This blog started just over three months ago (Christmas Eve 2015 to be precise). Since then 39 posts have been published — that’s nearly three a week— too many. (A summary of them can be found at our Welcome page.)
I am (ahem) running out of steam and need to slow down.
The objective of the blog was and is to demonstrate that running a third track through the center of Ashland as a part of what was then known as the “High Speed Rail” project would be unsafe, hugely destructive to our cultural heritage and very costly. The project would destroy the town of Ashland as we now know it. It created an existential crisis.
From the beginning I have attempted to focus on facts and verified statements and to avoid emotional responses.
So let’s review what has been achieved and consider where we go from here.
When we started — a mere three months ago — the normal response of people in the community to this proposed project was generally on the following lines,
- They’ve been talking about this for years — nothing is going to happen.
- They’ll never get funding — nothing is going to happen.
- That’s absurd, they couldn’t do that — nothing is going to happen.
These responses may be correct, and, there again, they may not be correct. But they make me uneasy. I felt then, and I feel even more strongly now, that we as a community should respond energetically to the challenges that this proposed project poses and that we should take nothing for granted. In particular, we should control the narrative and not let others do that for us.
Much has happened in the last three months, including the following.
- Awareness has increased. It would be an exaggeration to say that, “everyone is talking about it” but concerns are increasing. Probably the most important single event that shifted this way of thinking was the arrival of letters stating that inspectors would be visiting homes and land in order to conduct surveys.
- The people living to the west of town have become vocal in their opposition to the project. Their voices can be heard at the web site Families Under the Rail and the Facebook site No High Speed Railway.
- Public meetings, such as this one, have drawn large numbers of people and have raised the awareness among community leaders.
The Holy Roman Empire
Already we have had our successes. Three months ago everyone, including myself, referred to the project as the “High Speed Rail” project. That is changing. Since it was pointed out that the journey time of this so-called high speed train after the project is completed will be longer than normal driving time I am already finding that people are looking a little sheepish when they use the term.
One of the quotations for which the French Enlightenment philosopher Voltaire is famous is,
This agglomeration which was called and which still calls itself the Holy Roman Empire was neither holy, nor Roman, nor an empire.
(In his time the political organization known as the Holy Roman Empire was a loosely structured collection of nation states and local governments located in central Europe.)
The “High Speed Rail” aspect of the project is starting to look like the “Holy Roman Empire” of Voltaire’s time.

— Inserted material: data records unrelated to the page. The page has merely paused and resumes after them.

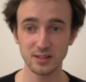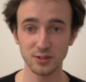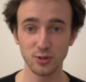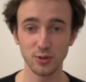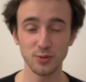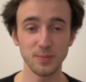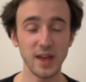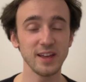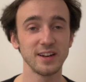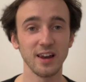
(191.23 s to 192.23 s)
could
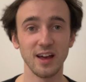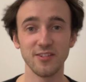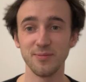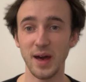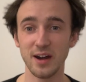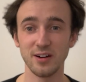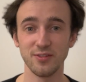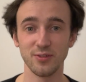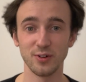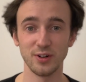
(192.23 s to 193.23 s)
make the life better
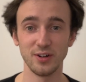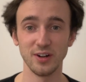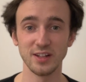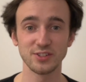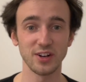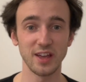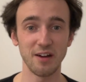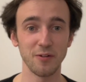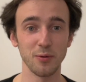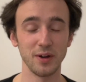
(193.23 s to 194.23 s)
for literally
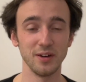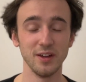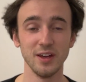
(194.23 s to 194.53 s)
everyone,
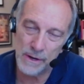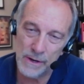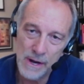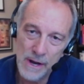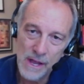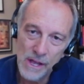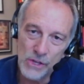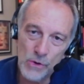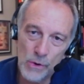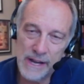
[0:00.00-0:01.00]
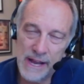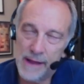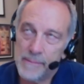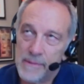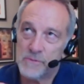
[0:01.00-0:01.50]
Your
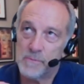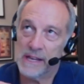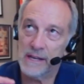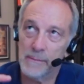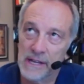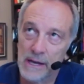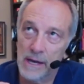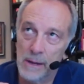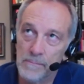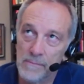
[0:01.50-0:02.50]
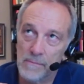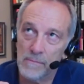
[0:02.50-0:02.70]
name has been coming up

When analyzing the proposed project it is useful to organize our thoughts into the following categories:
- Safety (the most important);
- Culture (such as the destruction of Civil War homes);
- Economics (the loss of the businesses in the center of Ashland (including the second oldest grocery store in the United States); and
- Engineering codes and standards used in the Basis of Design and the Federal Railroad Administration Regulations and Rulemaking.
I have already written quite a few posts on these various topics, and there are more to come.
I started this post by saying that I needed to slow down. I have little doubt that the topic of “High Speed Rail” (or whatever it will be called in the future) is one that will continue to be front and center for a long time; we need to pace ourselves. Therefore my plan as of now is to publish once a week (with breaks). I will also write bulletin-type posts that provide information to do with events such as upcoming meetings.